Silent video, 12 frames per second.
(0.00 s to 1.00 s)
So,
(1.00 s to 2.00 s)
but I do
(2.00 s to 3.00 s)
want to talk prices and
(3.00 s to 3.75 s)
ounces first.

* * *

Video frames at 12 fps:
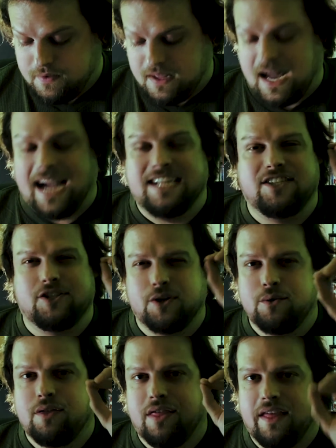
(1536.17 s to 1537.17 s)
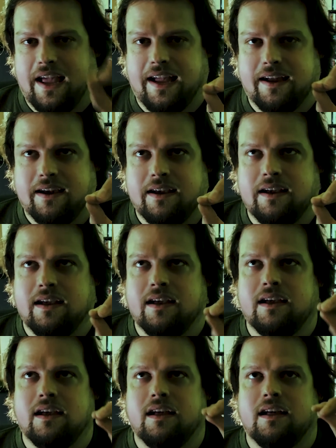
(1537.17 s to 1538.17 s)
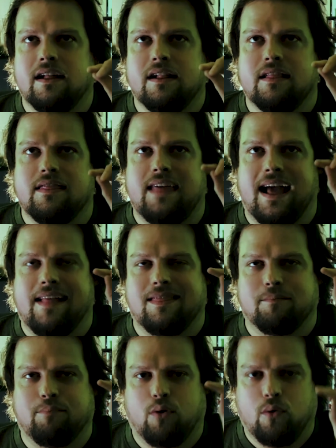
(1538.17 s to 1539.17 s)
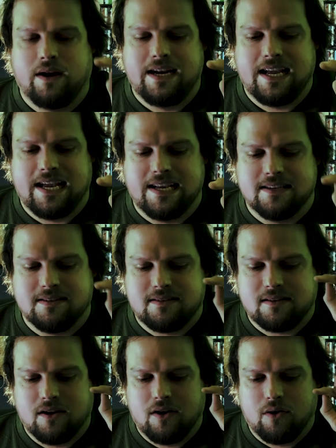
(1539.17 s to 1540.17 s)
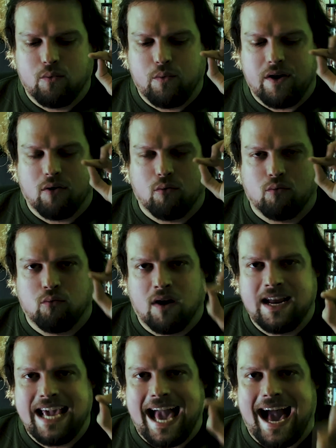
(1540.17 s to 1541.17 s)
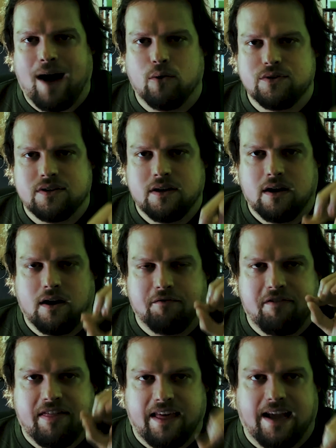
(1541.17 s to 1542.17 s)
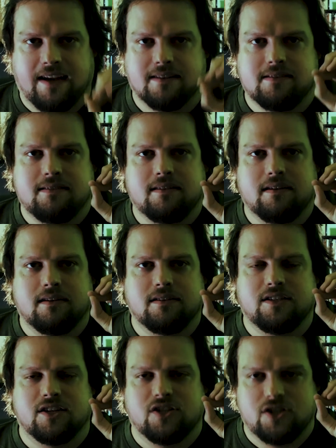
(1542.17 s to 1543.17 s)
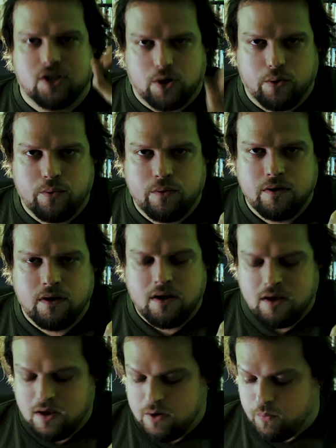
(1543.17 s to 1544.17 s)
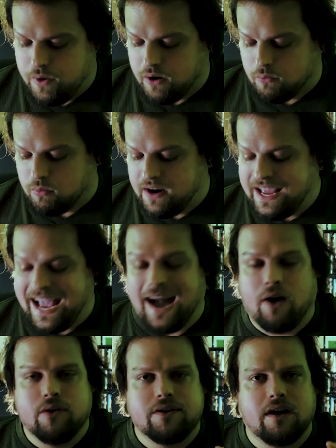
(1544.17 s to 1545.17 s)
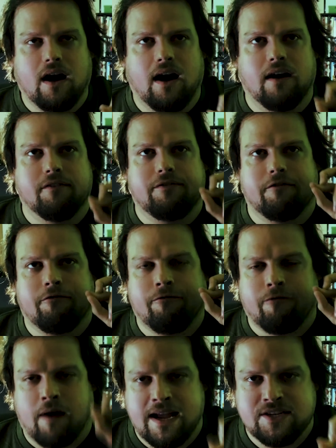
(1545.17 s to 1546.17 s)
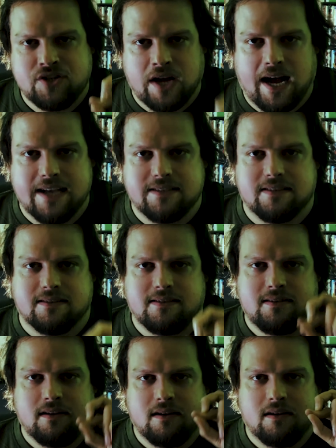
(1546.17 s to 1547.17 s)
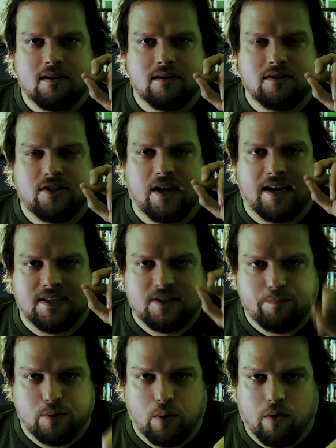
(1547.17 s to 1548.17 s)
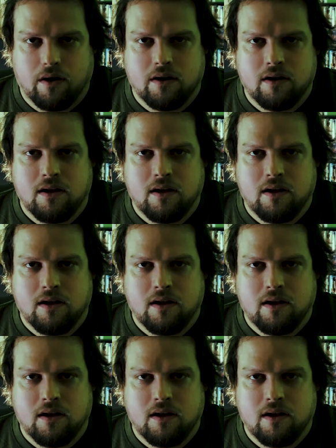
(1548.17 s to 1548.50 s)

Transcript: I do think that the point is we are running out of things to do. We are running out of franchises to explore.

§ Description of the task
Above are some records. Output exactly the lines from the one that contains "(1542.17 s to 1543.17 s)" to the one that contains "Transcript: I do", keeping both, and omit the pictures.

§ Output of the task
(1542.17 s to 1543.17 s)
(1543.17 s to 1544.17 s)
(1544.17 s to 1545.17 s)
(1545.17 s to 1546.17 s)
(1546.17 s to 1547.17 s)
(1547.17 s to 1548.17 s)
(1548.17 s to 1548.50 s)

Transcript: I do think that the point is we are running out of things to do. We are running out of franchises to explore.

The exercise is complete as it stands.